Supplied material START

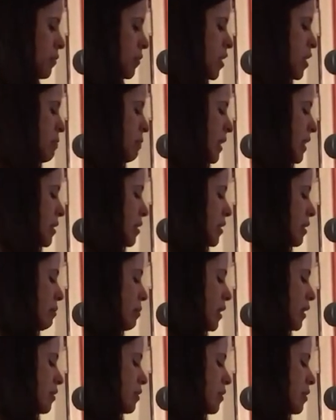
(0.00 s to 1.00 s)
Did my
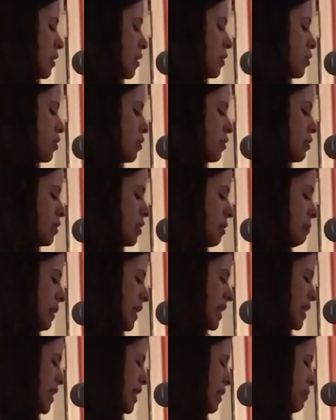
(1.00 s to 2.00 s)
siblings
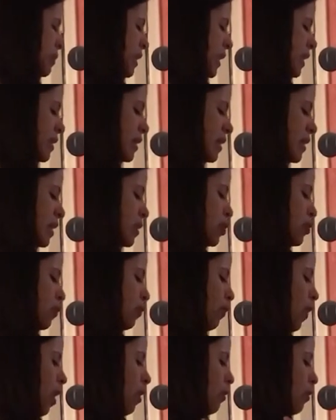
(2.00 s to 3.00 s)
need to
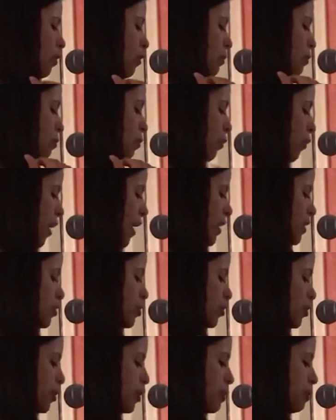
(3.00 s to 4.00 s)
fall prey
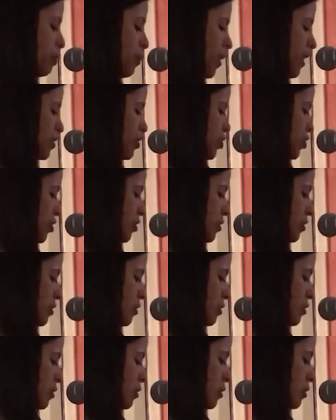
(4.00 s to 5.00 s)
to hood pressures?
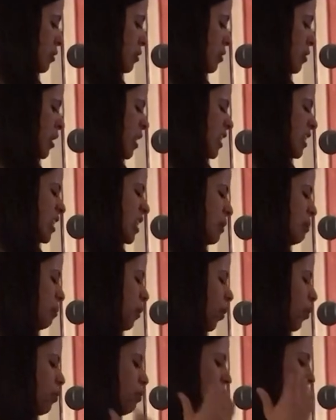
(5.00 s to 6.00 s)
Did
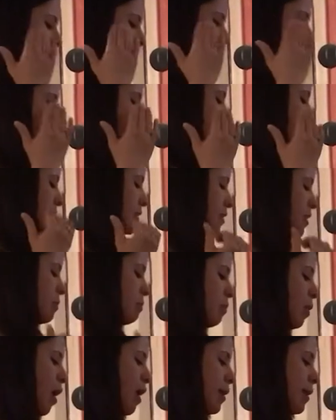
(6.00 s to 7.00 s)
both my mind
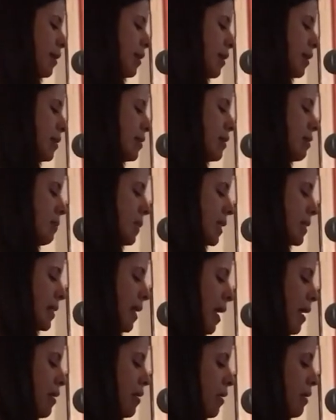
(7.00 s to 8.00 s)
and body need to be
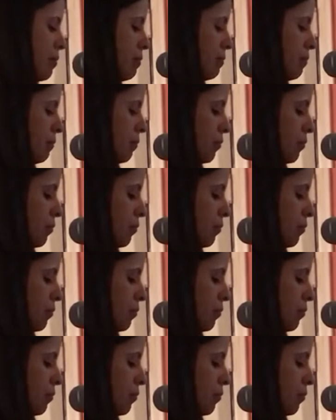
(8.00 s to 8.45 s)
taken?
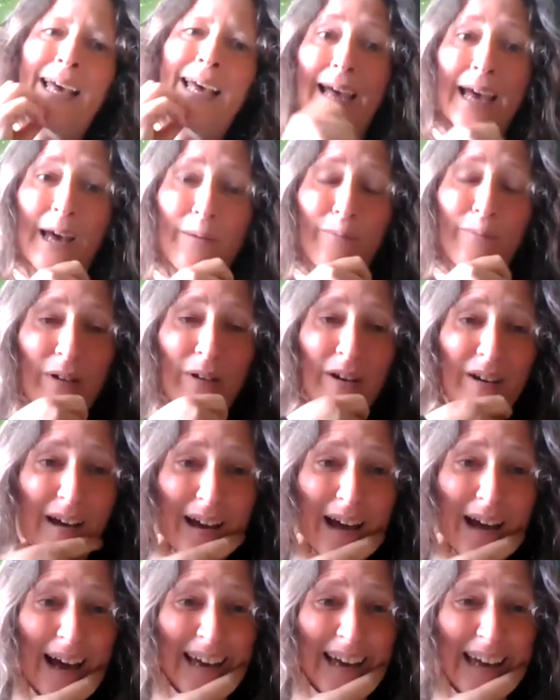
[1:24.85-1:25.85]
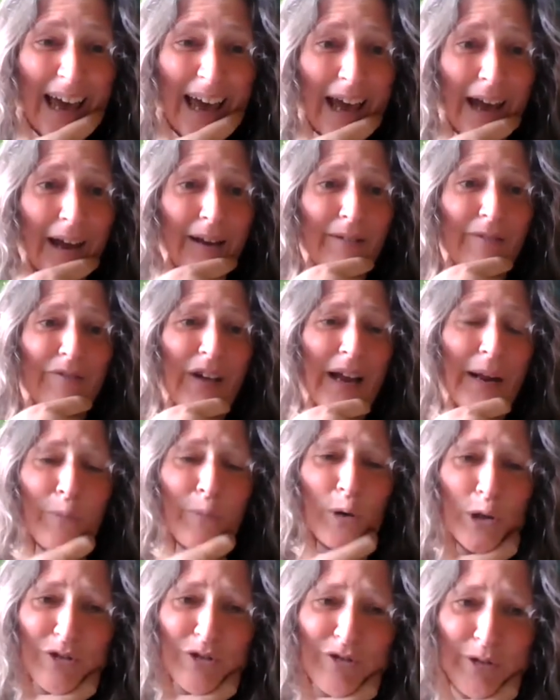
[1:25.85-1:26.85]
Um, again, very
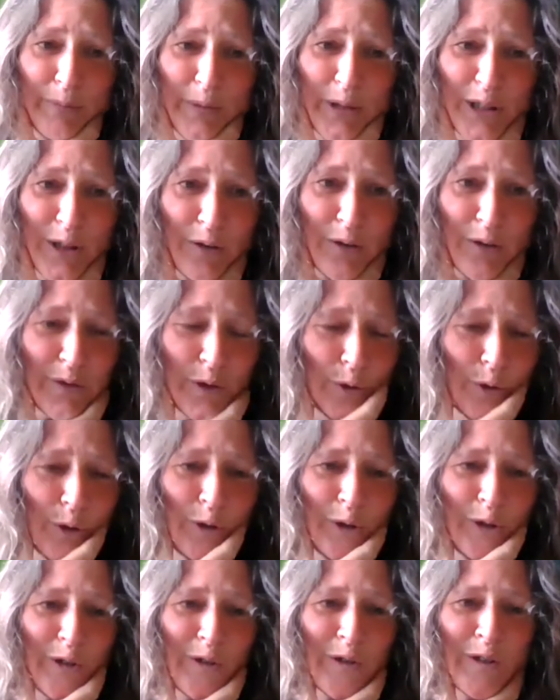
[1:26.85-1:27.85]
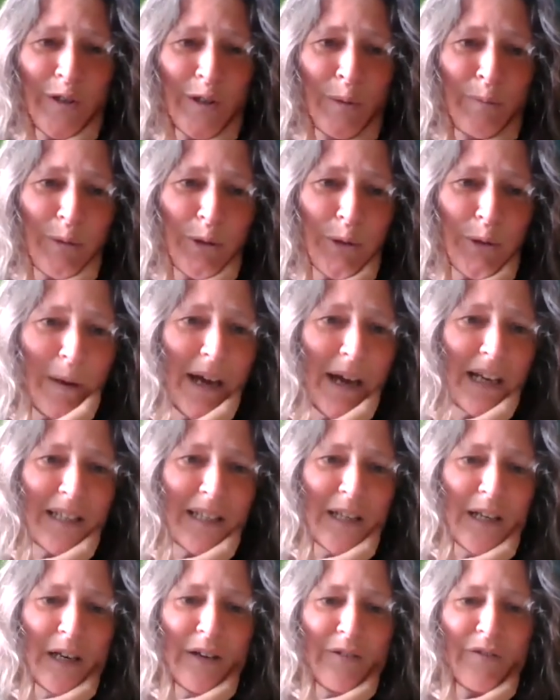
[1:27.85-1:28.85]
much from a sort of social justice
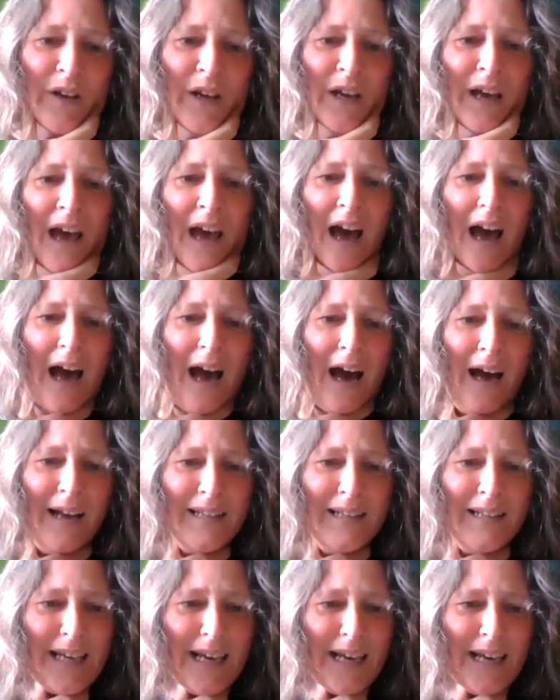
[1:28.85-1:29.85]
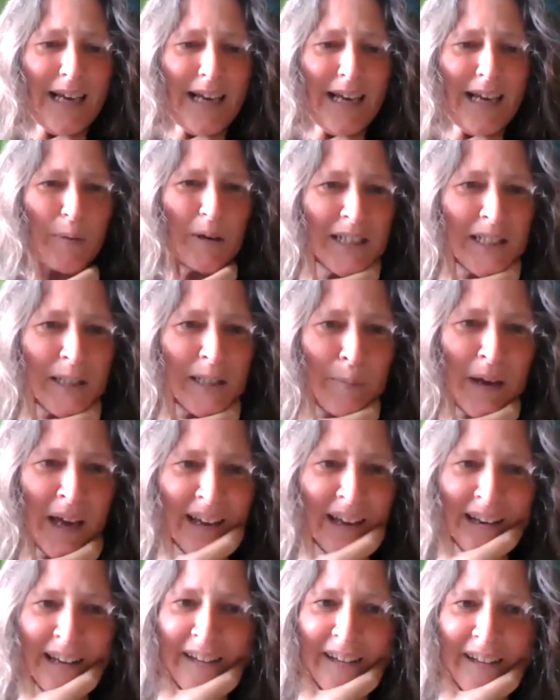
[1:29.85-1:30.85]
perspective, and it's a
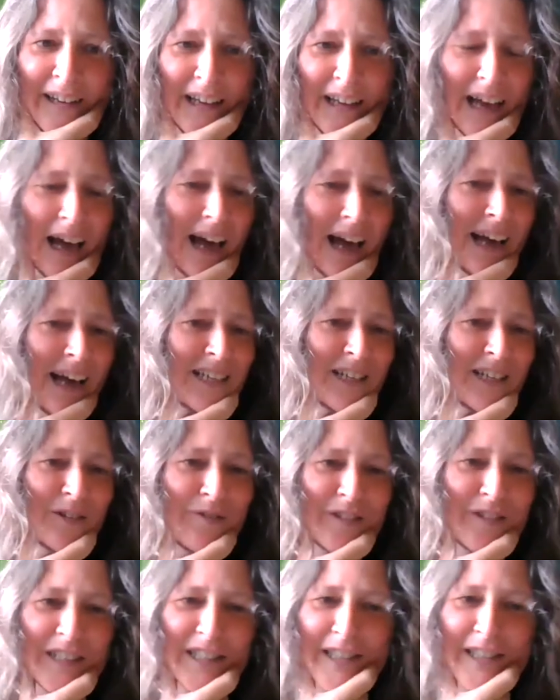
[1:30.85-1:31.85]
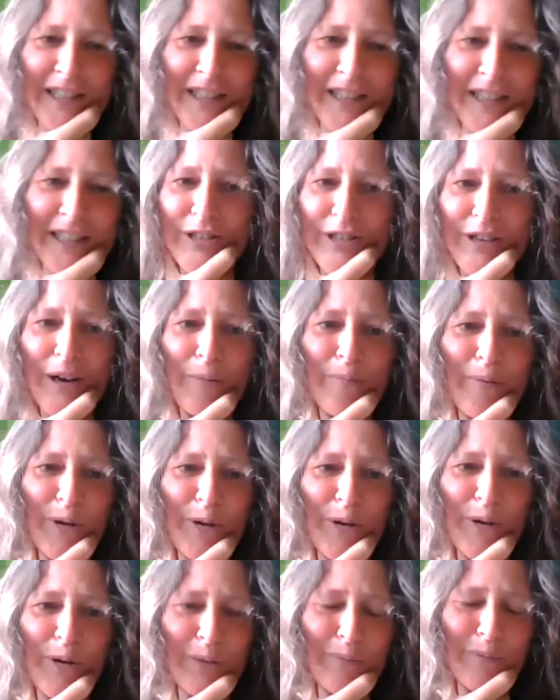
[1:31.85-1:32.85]
participatory action research
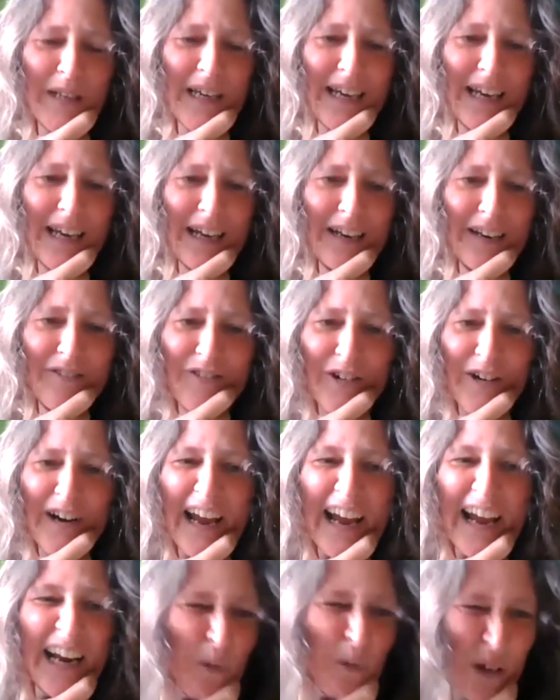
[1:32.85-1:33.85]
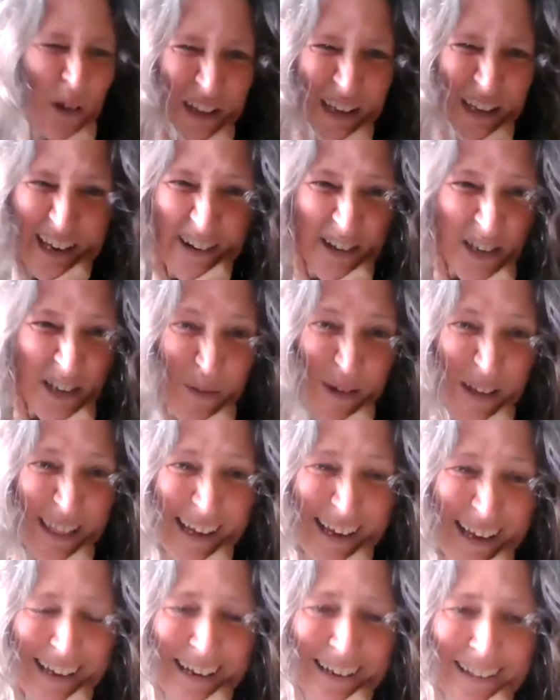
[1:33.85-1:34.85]
approach I'm taking for anyone that cares about
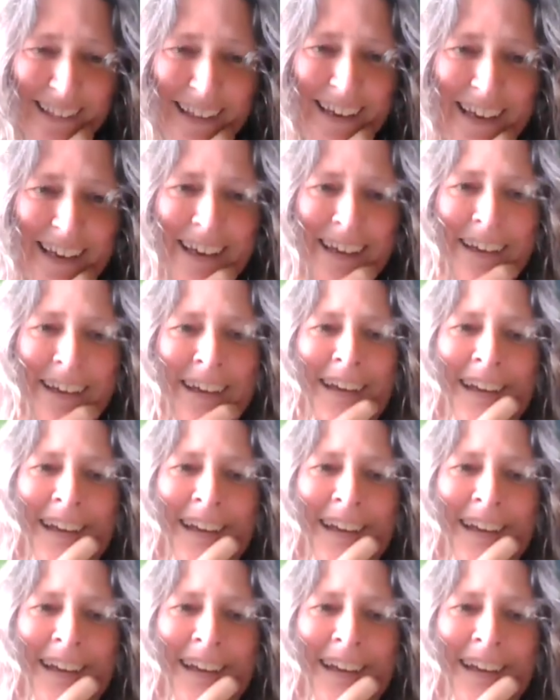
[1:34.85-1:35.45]
that kind of thing,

Supplied material END

* **What you will do**
Set the pictures aside and restate word for word only the lines from the line containing "(7.00 s to 8.00 s)" through the end of the entries above, both included.

* **Exercise response**
(7.00 s to 8.00 s)
and body need to be
(8.00 s to 8.45 s)
taken?
[1:24.85-1:25.85]
[1:25.85-1:26.85]
Um, again, very
[1:26.85-1:27.85]
[1:27.85-1:28.85]
much from a sort of social justice
[1:28.85-1:29.85]
[1:29.85-1:30.85]
perspective, and it's a
[1:30.85-1:31.85]
[1:31.85-1:32.85]
participatory action research
[1:32.85-1:33.85]
[1:33.85-1:34.85]
approach I'm taking for anyone that cares about
[1:34.85-1:35.45]
that kind of thing,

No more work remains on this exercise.